Leaving the pictures aside, repeat the entries exactly.

Saved entries:
*-*-*
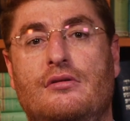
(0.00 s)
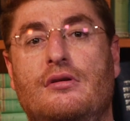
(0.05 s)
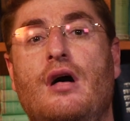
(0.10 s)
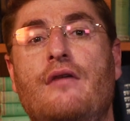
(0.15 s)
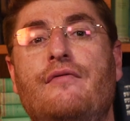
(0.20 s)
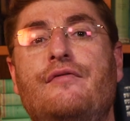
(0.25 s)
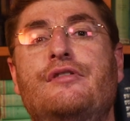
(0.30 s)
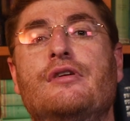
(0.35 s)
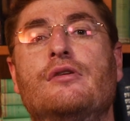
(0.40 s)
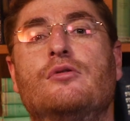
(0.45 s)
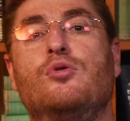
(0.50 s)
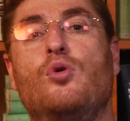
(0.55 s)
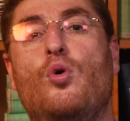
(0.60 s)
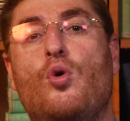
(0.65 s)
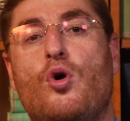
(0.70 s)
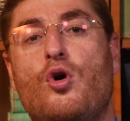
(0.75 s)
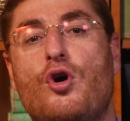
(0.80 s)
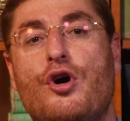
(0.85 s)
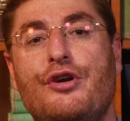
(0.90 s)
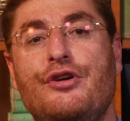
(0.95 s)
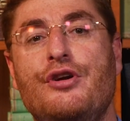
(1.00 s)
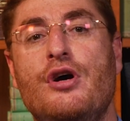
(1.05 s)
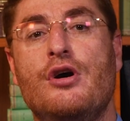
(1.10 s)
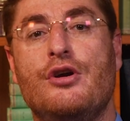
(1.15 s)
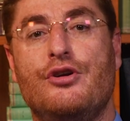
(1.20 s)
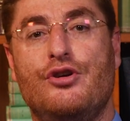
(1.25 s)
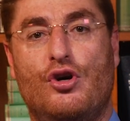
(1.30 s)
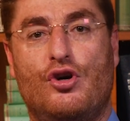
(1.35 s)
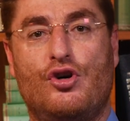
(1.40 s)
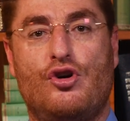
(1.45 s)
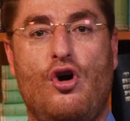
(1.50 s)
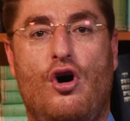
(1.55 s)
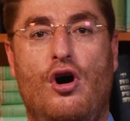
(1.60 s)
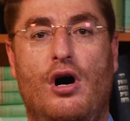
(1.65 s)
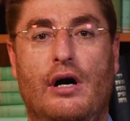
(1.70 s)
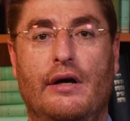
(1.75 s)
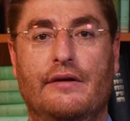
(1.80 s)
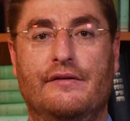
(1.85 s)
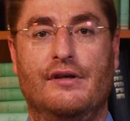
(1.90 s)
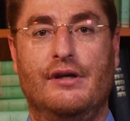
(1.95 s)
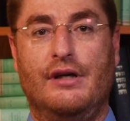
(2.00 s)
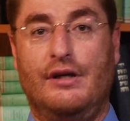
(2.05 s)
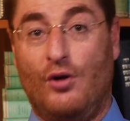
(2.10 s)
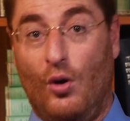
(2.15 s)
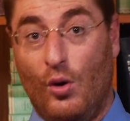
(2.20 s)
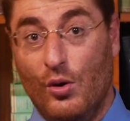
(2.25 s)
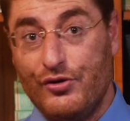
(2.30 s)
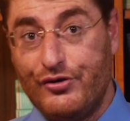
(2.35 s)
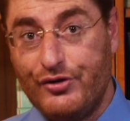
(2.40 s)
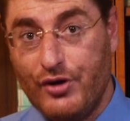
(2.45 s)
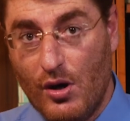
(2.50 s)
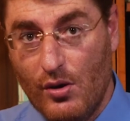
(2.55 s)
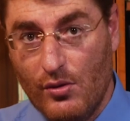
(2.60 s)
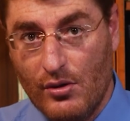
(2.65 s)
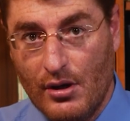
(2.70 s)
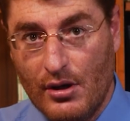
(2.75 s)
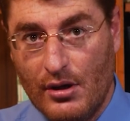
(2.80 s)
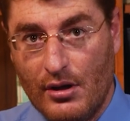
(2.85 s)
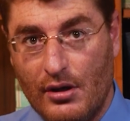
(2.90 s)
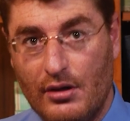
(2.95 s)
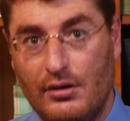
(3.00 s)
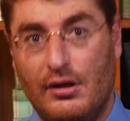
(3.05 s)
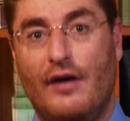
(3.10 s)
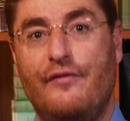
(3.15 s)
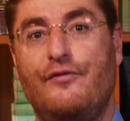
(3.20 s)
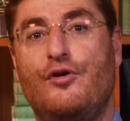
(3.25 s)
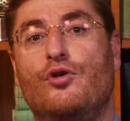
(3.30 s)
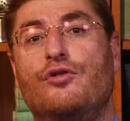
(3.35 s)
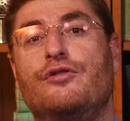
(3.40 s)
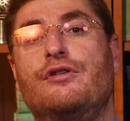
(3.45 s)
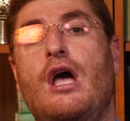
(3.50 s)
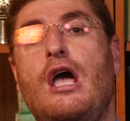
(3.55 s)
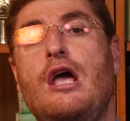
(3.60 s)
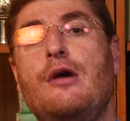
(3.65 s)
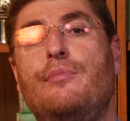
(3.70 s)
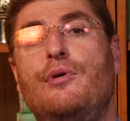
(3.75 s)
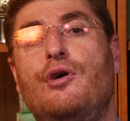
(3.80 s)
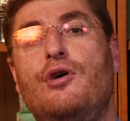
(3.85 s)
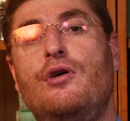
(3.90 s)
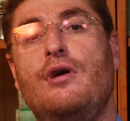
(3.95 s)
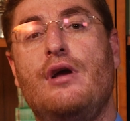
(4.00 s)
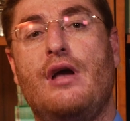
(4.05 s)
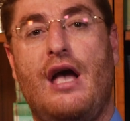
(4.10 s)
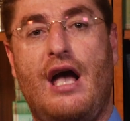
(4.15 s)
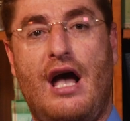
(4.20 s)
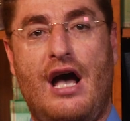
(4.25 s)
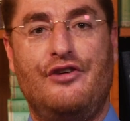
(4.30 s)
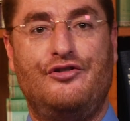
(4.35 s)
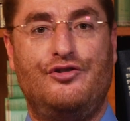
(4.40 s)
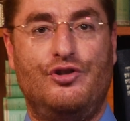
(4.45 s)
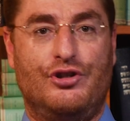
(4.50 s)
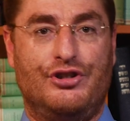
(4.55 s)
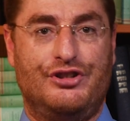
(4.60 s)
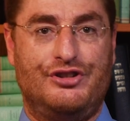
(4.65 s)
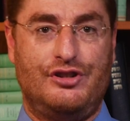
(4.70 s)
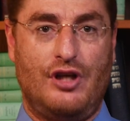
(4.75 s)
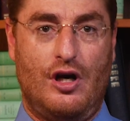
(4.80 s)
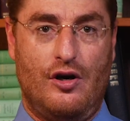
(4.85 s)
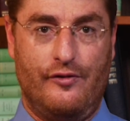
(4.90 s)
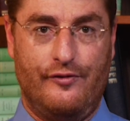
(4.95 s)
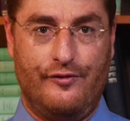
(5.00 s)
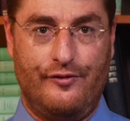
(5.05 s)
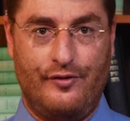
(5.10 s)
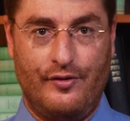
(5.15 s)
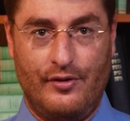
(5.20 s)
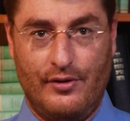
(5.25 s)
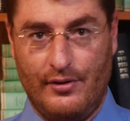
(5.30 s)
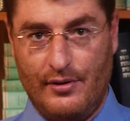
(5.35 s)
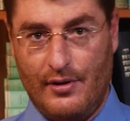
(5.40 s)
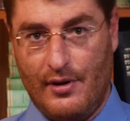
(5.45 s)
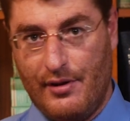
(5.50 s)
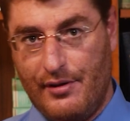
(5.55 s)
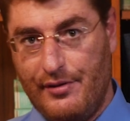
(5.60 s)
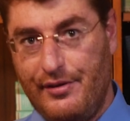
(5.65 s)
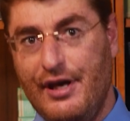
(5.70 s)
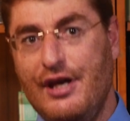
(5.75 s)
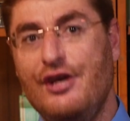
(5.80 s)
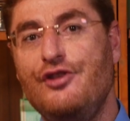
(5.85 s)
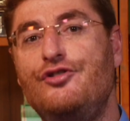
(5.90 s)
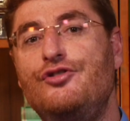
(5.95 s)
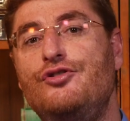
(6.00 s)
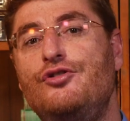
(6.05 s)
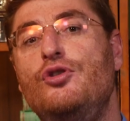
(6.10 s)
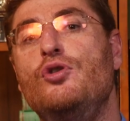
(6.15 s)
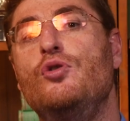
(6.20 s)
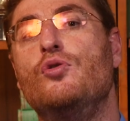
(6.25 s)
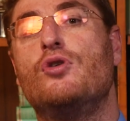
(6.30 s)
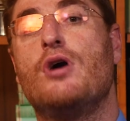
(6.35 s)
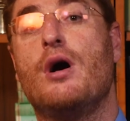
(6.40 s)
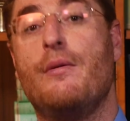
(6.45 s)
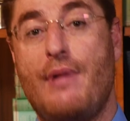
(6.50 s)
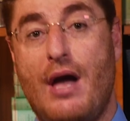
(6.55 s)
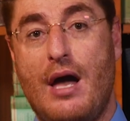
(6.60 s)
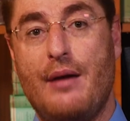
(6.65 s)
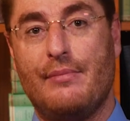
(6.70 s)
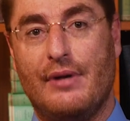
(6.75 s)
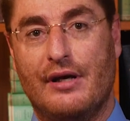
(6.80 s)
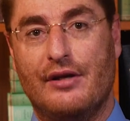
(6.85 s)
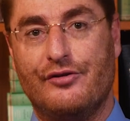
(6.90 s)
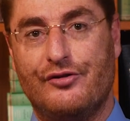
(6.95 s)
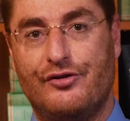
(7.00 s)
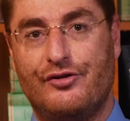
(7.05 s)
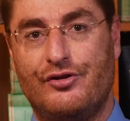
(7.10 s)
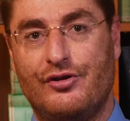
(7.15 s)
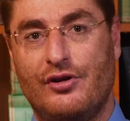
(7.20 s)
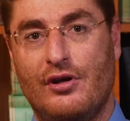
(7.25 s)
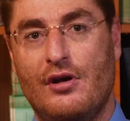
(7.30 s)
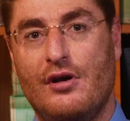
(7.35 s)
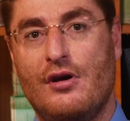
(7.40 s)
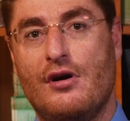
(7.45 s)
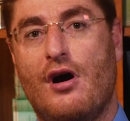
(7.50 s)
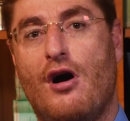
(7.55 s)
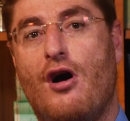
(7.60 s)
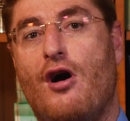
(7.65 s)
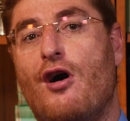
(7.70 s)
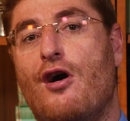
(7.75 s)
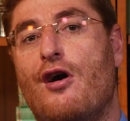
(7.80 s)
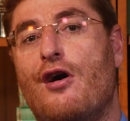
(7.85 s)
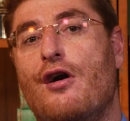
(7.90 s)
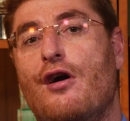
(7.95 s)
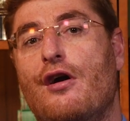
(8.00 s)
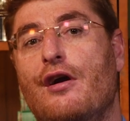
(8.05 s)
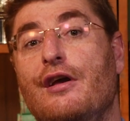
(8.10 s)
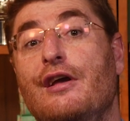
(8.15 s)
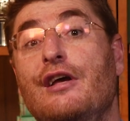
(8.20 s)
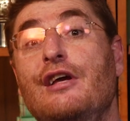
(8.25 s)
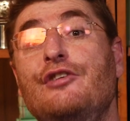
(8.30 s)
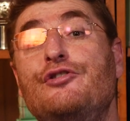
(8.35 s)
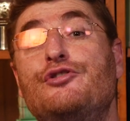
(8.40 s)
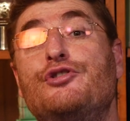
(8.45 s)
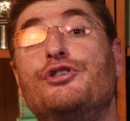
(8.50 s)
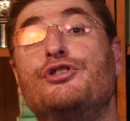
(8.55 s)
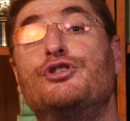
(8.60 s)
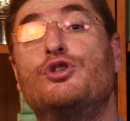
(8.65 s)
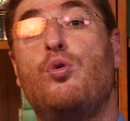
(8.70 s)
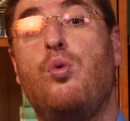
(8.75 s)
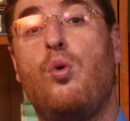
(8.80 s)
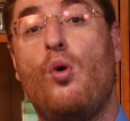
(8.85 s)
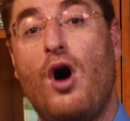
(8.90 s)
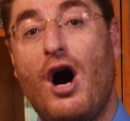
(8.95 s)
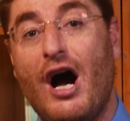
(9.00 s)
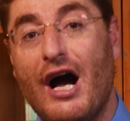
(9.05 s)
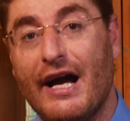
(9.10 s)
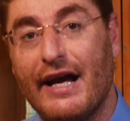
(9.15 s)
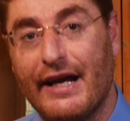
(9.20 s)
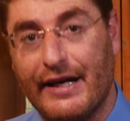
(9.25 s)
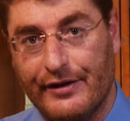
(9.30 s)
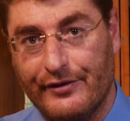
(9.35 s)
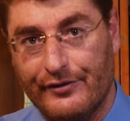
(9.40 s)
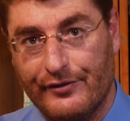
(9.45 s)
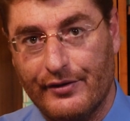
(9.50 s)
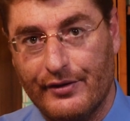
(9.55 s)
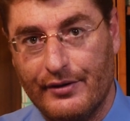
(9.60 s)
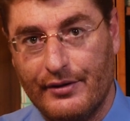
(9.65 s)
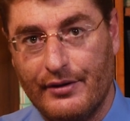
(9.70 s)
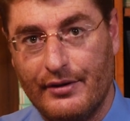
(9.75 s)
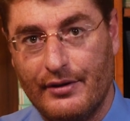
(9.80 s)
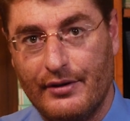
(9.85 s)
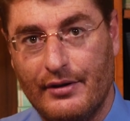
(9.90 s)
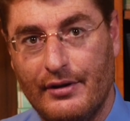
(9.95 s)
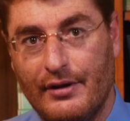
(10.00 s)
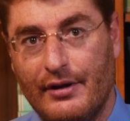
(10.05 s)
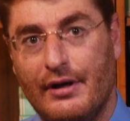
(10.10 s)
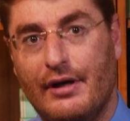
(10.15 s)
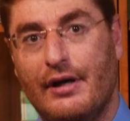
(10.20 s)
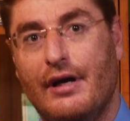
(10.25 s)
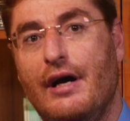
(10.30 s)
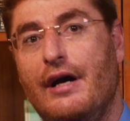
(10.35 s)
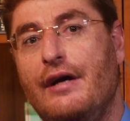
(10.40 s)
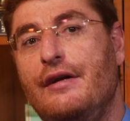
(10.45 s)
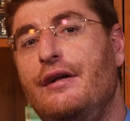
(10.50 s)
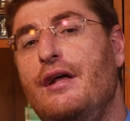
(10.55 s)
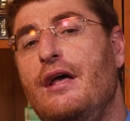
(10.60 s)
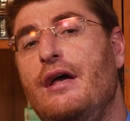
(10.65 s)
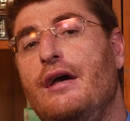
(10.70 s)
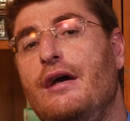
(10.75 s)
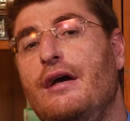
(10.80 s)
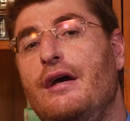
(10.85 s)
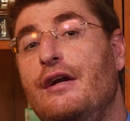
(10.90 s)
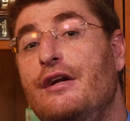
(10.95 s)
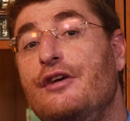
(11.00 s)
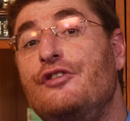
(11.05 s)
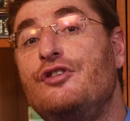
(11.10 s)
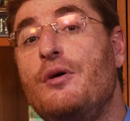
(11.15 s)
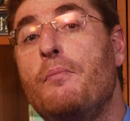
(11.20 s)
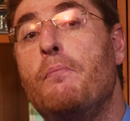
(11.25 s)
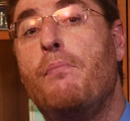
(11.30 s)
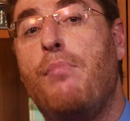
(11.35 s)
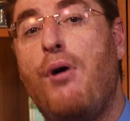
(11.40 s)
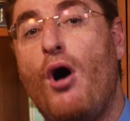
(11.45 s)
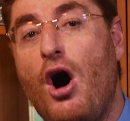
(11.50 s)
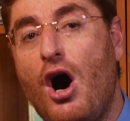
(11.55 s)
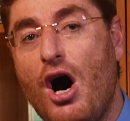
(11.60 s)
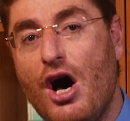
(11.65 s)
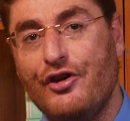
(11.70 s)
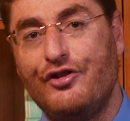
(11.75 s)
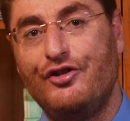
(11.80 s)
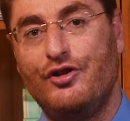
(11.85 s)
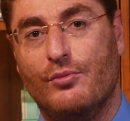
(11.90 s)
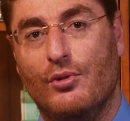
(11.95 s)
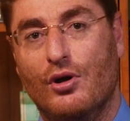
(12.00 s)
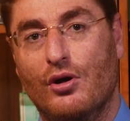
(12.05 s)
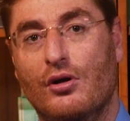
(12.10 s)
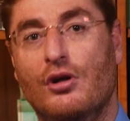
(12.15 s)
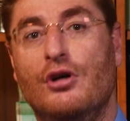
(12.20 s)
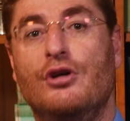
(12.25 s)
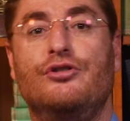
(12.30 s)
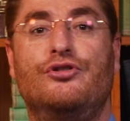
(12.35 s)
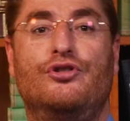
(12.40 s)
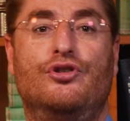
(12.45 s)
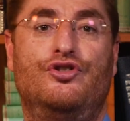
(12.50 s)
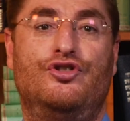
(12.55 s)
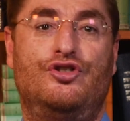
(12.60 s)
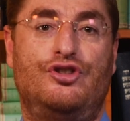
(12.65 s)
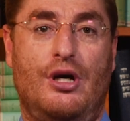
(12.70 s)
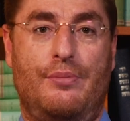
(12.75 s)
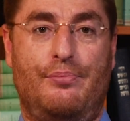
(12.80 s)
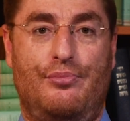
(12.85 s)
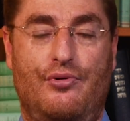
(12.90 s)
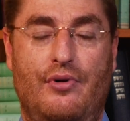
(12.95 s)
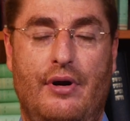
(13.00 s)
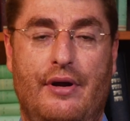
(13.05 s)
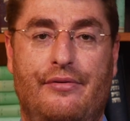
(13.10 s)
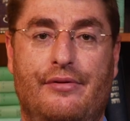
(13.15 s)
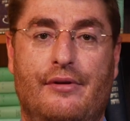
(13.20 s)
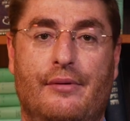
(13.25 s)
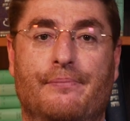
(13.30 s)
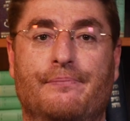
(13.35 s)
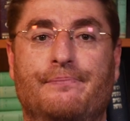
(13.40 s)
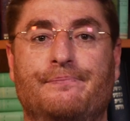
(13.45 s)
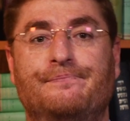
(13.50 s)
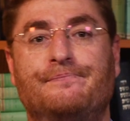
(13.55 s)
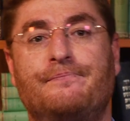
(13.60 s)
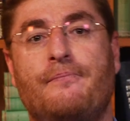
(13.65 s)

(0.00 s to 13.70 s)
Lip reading: Love the Lord your God, and also love your neighbor as yourself. These two commandments are intertwined, and it is impossible to separate them.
*-*-*
Your solution:
(0.00 s)
(0.05 s)
(0.10 s)
(0.15 s)
(0.20 s)
(0.25 s)
(0.30 s)
(0.35 s)
(0.40 s)
(0.45 s)
(0.50 s)
(0.55 s)
(0.60 s)
(0.65 s)
(0.70 s)
(0.75 s)
(0.80 s)
(0.85 s)
(0.90 s)
(0.95 s)
(1.00 s)
(1.05 s)
(1.10 s)
(1.15 s)
(1.20 s)
(1.25 s)
(1.30 s)
(1.35 s)
(1.40 s)
(1.45 s)
(1.50 s)
(1.55 s)
(1.60 s)
(1.65 s)
(1.70 s)
(1.75 s)
(1.80 s)
(1.85 s)
(1.90 s)
(1.95 s)
(2.00 s)
(2.05 s)
(2.10 s)
(2.15 s)
(2.20 s)
(2.25 s)
(2.30 s)
(2.35 s)
(2.40 s)
(2.45 s)
(2.50 s)
(2.55 s)
(2.60 s)
(2.65 s)
(2.70 s)
(2.75 s)
(2.80 s)
(2.85 s)
(2.90 s)
(2.95 s)
(3.00 s)
(3.05 s)
(3.10 s)
(3.15 s)
(3.20 s)
(3.25 s)
(3.30 s)
(3.35 s)
(3.40 s)
(3.45 s)
(3.50 s)
(3.55 s)
(3.60 s)
(3.65 s)
(3.70 s)
(3.75 s)
(3.80 s)
(3.85 s)
(3.90 s)
(3.95 s)
(4.00 s)
(4.05 s)
(4.10 s)
(4.15 s)
(4.20 s)
(4.25 s)
(4.30 s)
(4.35 s)
(4.40 s)
(4.45 s)
(4.50 s)
(4.55 s)
(4.60 s)
(4.65 s)
(4.70 s)
(4.75 s)
(4.80 s)
(4.85 s)
(4.90 s)
(4.95 s)
(5.00 s)
(5.05 s)
(5.10 s)
(5.15 s)
(5.20 s)
(5.25 s)
(5.30 s)
(5.35 s)
(5.40 s)
(5.45 s)
(5.50 s)
(5.55 s)
(5.60 s)
(5.65 s)
(5.70 s)
(5.75 s)
(5.80 s)
(5.85 s)
(5.90 s)
(5.95 s)
(6.00 s)
(6.05 s)
(6.10 s)
(6.15 s)
(6.20 s)
(6.25 s)
(6.30 s)
(6.35 s)
(6.40 s)
(6.45 s)
(6.50 s)
(6.55 s)
(6.60 s)
(6.65 s)
(6.70 s)
(6.75 s)
(6.80 s)
(6.85 s)
(6.90 s)
(6.95 s)
(7.00 s)
(7.05 s)
(7.10 s)
(7.15 s)
(7.20 s)
(7.25 s)
(7.30 s)
(7.35 s)
(7.40 s)
(7.45 s)
(7.50 s)
(7.55 s)
(7.60 s)
(7.65 s)
(7.70 s)
(7.75 s)
(7.80 s)
(7.85 s)
(7.90 s)
(7.95 s)
(8.00 s)
(8.05 s)
(8.10 s)
(8.15 s)
(8.20 s)
(8.25 s)
(8.30 s)
(8.35 s)
(8.40 s)
(8.45 s)
(8.50 s)
(8.55 s)
(8.60 s)
(8.65 s)
(8.70 s)
(8.75 s)
(8.80 s)
(8.85 s)
(8.90 s)
(8.95 s)
(9.00 s)
(9.05 s)
(9.10 s)
(9.15 s)
(9.20 s)
(9.25 s)
(9.30 s)
(9.35 s)
(9.40 s)
(9.45 s)
(9.50 s)
(9.55 s)
(9.60 s)
(9.65 s)
(9.70 s)
(9.75 s)
(9.80 s)
(9.85 s)
(9.90 s)
(9.95 s)
(10.00 s)
(10.05 s)
(10.10 s)
(10.15 s)
(10.20 s)
(10.25 s)
(10.30 s)
(10.35 s)
(10.40 s)
(10.45 s)
(10.50 s)
(10.55 s)
(10.60 s)
(10.65 s)
(10.70 s)
(10.75 s)
(10.80 s)
(10.85 s)
(10.90 s)
(10.95 s)
(11.00 s)
(11.05 s)
(11.10 s)
(11.15 s)
(11.20 s)
(11.25 s)
(11.30 s)
(11.35 s)
(11.40 s)
(11.45 s)
(11.50 s)
(11.55 s)
(11.60 s)
(11.65 s)
(11.70 s)
(11.75 s)
(11.80 s)
(11.85 s)
(11.90 s)
(11.95 s)
(12.00 s)
(12.05 s)
(12.10 s)
(12.15 s)
(12.20 s)
(12.25 s)
(12.30 s)
(12.35 s)
(12.40 s)
(12.45 s)
(12.50 s)
(12.55 s)
(12.60 s)
(12.65 s)
(12.70 s)
(12.75 s)
(12.80 s)
(12.85 s)
(12.90 s)
(12.95 s)
(13.00 s)
(13.05 s)
(13.10 s)
(13.15 s)
(13.20 s)
(13.25 s)
(13.30 s)
(13.35 s)
(13.40 s)
(13.45 s)
(13.50 s)
(13.55 s)
(13.60 s)
(13.65 s)

(0.00 s to 13.70 s)
Lip reading: Love the Lord your God, and also love your neighbor as yourself. These two commandments are intertwined, and it is impossible to separate them.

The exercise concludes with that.